---------- Source information ----------

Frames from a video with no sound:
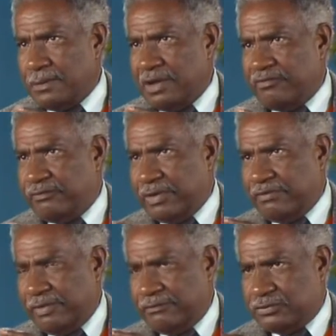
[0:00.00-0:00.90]
of,
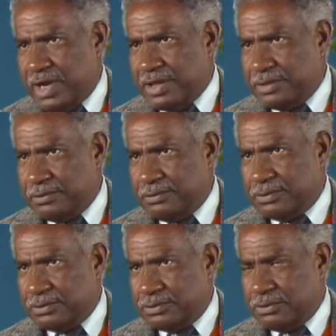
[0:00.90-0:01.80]
of, of trying to,
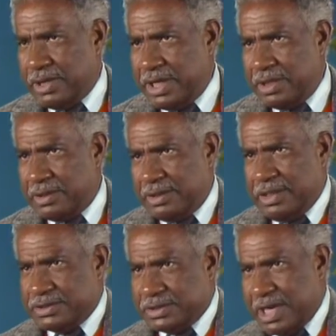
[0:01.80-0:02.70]
to hit it
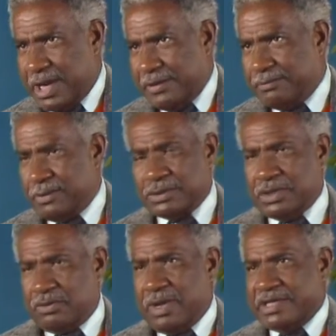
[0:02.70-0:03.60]
each time because
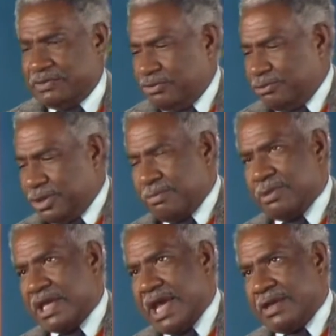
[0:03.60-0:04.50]
otherwise it would become
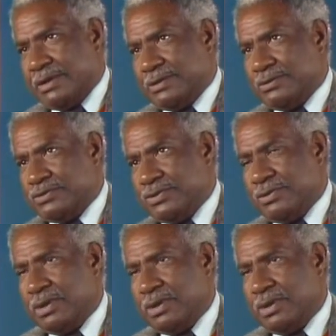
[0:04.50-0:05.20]
mechanical to you.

----------

### Exercise brief
Whenever a line holds a picture, print that line without the picture. All other data must be output exactly.

### The completed task
Frames from a video with no sound:
[0:00.00-0:00.90]
of,
[0:00.90-0:01.80]
of, of trying to,
[0:01.80-0:02.70]
to hit it
[0:02.70-0:03.60]
each time because
[0:03.60-0:04.50]
otherwise it would become
[0:04.50-0:05.20]
mechanical to you.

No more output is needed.